0 Üye ve 1 Ziyaretçi konuyu incelemekte.

Ağustos 21, 2011, 10:33:09 ös
  • Ziyaretçi

SPOR VE BESLENME II

Sayın Form Üyeleri,

İlgilenenler açısından spor ve beslenme konusundaki özet bilgileri sunmaya devam ediyorum.

HERKÜL
 
Aerobik ve anaerobik çalışmalar

Aerobik: Oksijen açlığına düşülmeden yapılan çalışmalardır. Bunda alınan ve harcanan oksijen miktarları eşit veya %6 eşite yakındır. Kalp atımını aşırı yükseltmeden (Bir dakikada, gençlerde ve çalışmışlarda 130, yaşlılarda ve antrenmansızlarda 100–120 civarında) yapılan dengeli çalışmalardır.

Anaerobik: Vermiş olduğumuz kalp atımının üstündeki kalp atımıyla uzun süreli devam edilen ve harcanan oksijen alınandan fazla olup, oksijen açlığıyla yapılan yüklemeli çalışmalardır. Bu geçiş noktasına Anaerobik Eşik Noktası (AEN) denilmekte olup, spor faaliyetlerinde önemli bir sınırdır.

   Belirli yaşı bulmuş olan ve spora sağlık için devam edenler, aerobik prensipli çalışmalar yapmalıdır. Bunlar; tempolu yürüyüş, hafif koşular, bisiklet ve yürüyüş bantları, grup aerobik ve step, hatta evde dans vs. şeklinde de uygulanabilir.

Aerobik ve anaerobik (Kardiyovasküler) çalışmalarda dikkat edilecek prensipler:

*Tüm çalışmaların başında, germe (streching), ısınma (warm-up)  hareketleri yapılmalıdır.
*Yapılan aktivite sadece yürüyüş bile olsa, yararlı çalışma olabilmesi için nabız atımının yaklaşık 100 den aşağı olmaması gerekir.
*Haftada en az iki, en çok beş gün yapılmalı, gün sayısına göre de 30 – 60 dakika arasında olmalıdır. (Örneğin 25 dakika bisiklet, 15 dakika ağırlıklı çalışma vs. gibi.)
*Vücut 12 dakikadan sonra, yağ yakma enzimlerini üretiyor. 20 dakikadan sonra ise vücut glikojen depolarının 1/5 ini tüketerek yağ dokusunun enerjiye dönüşmesini sağlıyor.
*Vücudumuzun 500 gram yağ yakması için yaklaşık 3.500 kalori harcaması gerekmektedir.
*Antrenmanlı kişilerde yağı daha çabuk yakan ve glikoz depolayan metabolik enzimler daha fazladır.
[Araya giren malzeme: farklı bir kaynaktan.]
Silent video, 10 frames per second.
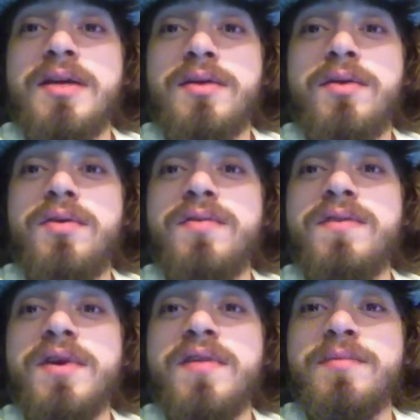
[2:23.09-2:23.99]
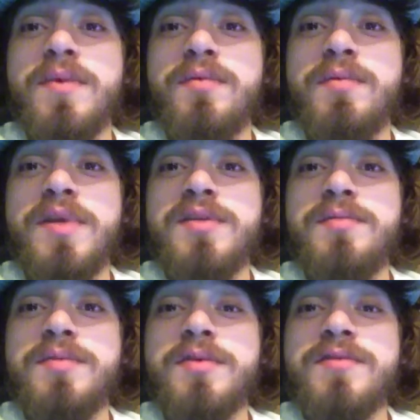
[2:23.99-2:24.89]
The goal of the government would be to
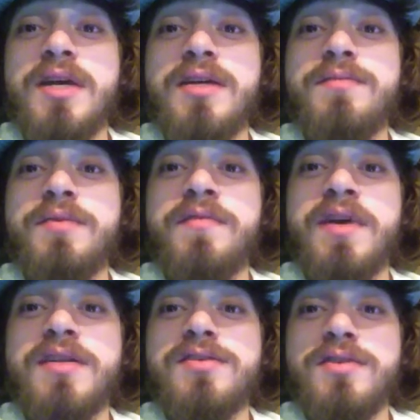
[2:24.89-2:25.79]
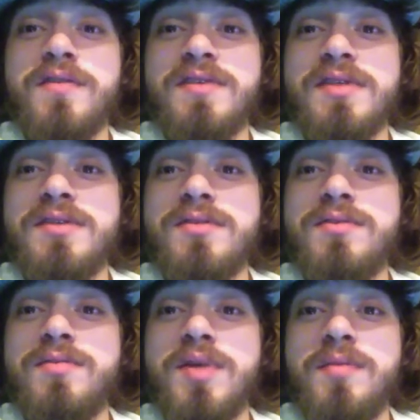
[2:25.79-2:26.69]
provide services to
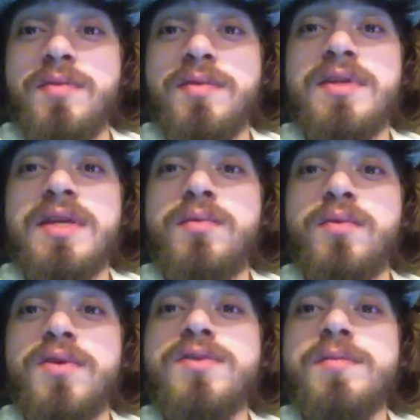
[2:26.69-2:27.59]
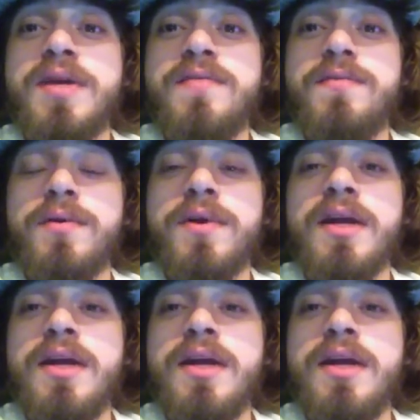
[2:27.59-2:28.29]
the people that they want to pay for.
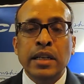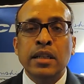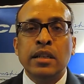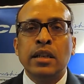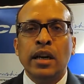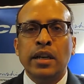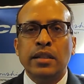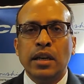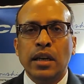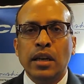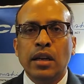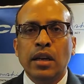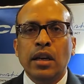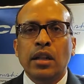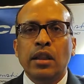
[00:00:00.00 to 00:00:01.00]

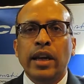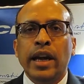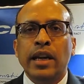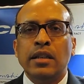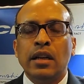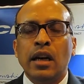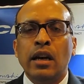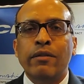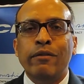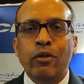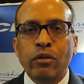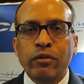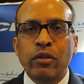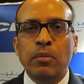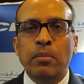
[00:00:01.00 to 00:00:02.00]
digitizing the entire
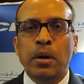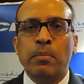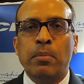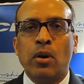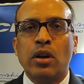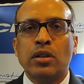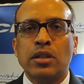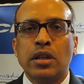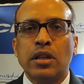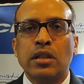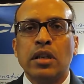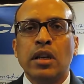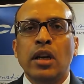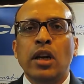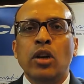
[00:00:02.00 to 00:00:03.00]
fulfillment
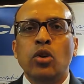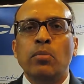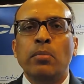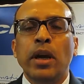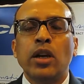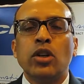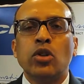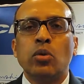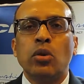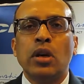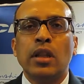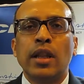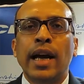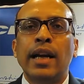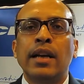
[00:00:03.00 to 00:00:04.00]
process to make
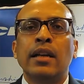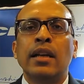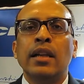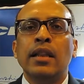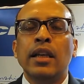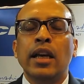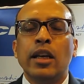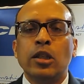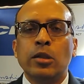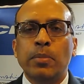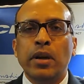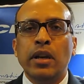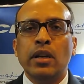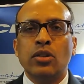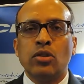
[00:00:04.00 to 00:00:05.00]
sure that the
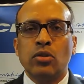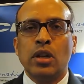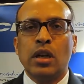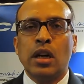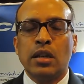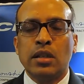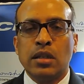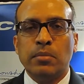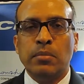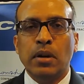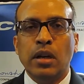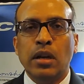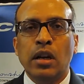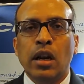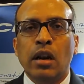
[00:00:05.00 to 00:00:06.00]
experience to the
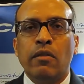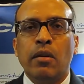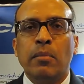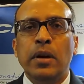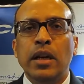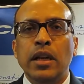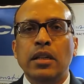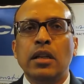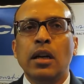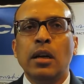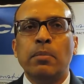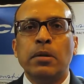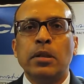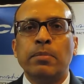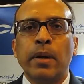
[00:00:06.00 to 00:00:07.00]
customer from a
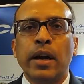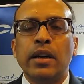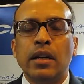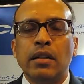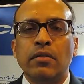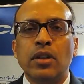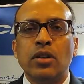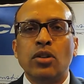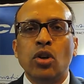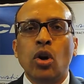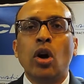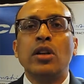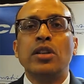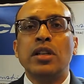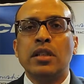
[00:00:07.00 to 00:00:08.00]
digital perspective is
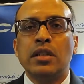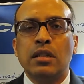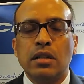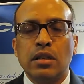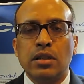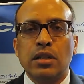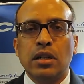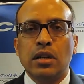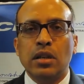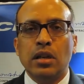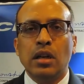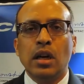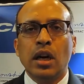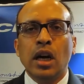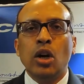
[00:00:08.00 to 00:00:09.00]
not just
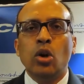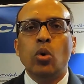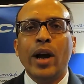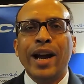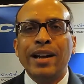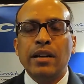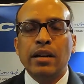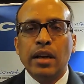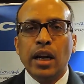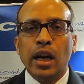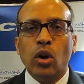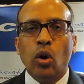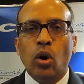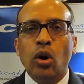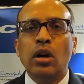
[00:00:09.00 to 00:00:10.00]
restricted to
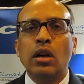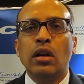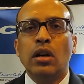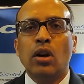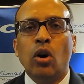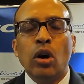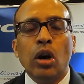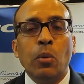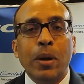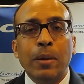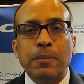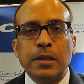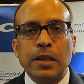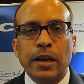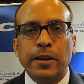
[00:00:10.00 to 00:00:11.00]
entering an order on a
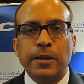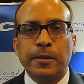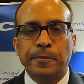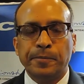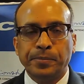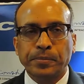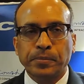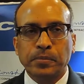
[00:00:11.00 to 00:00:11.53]
website.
Sadece koşu vs. gibi aerobik ve anaerobik kardiyo çalışmaları, özellikle iç organları, kalp, damar, solunum ve dolaşımı etkilemekle beraber, kas yapısını yeterince çalıştırmıyor. Kassız vücut, kemik yapısını yeterince dikleştirip koruyamadığı gibi, vücuttaki su miktarı düşüyor ve sağlıksız zayıflamayla, çeşitli olumsuzluklara neden oluyor. Yaş arttıkça aerobik kapasite ve kas azalmaya, metabolik hız yavaşlamaya, yağ oranı armaya başlıyor.

Ağırlık ve kassal çalışmalar

   Kas çalışmaları ya sabit gerilimle (izometrik-statik kasılma) ya da yük altında (kilo, aletler veya lastik-yay germeleri vs.) yüke karşı koyucu kuvvetle, kasa gerilim temin edilerek yapılmaktadır. Bu çalışmaların da zayıflama, kilo alma ve kuvvete yönelik çok değişik sistemleri vardır.
   Burada tecrübelerime dayanarak, özellikle kadınlar açısından değinmekte yarar gördüğüm bir hususu belirtmek isterim. Çoğu kadın hafif ağırlıklarla bile olsa, “kas yaparım, erkek gibi görüntüm olur” vs. korkusuyla bu tür çalışmaları yapmaktan çekinmektedir. Bu yüzden spor yapayım derken, kastan kaybetmektedirler.

   Yapılan araştırmalarda, hafif kilolarla, on veya üzerindeki tekrarlarla yapılacak çalışmalarda kasın büyümediği, ancak formunun korunduğu tespit edilmiştir. İcabında 1–2 kiloluk dumbbell (danbıl-ufak el halter ağırlıkları) bile kâfi. Hatta evde çalışanlar için piyasada satılan Therabant denilen, ucuz ve pratik olan germe lastikleri bile kas çalıştırmak için yeterli olmaktadır. 

   Kassal çalışmalar hakkındaki araştırmalar:

   Springfield Üniversitesinden Prof. Karpoviç kuvvet ve dayanıklılık üzerine bir deney hazırlamış. Bunda manivela vasıtasıyla zorlukla çevrilebilecek bir tekerlek yapıyor. Yapılan seri testlerde aleti en çabuk ve en uzun süreli, kardiyo ile birlikte ağırlık çalışmaları da yapanlar çevirebilmişler.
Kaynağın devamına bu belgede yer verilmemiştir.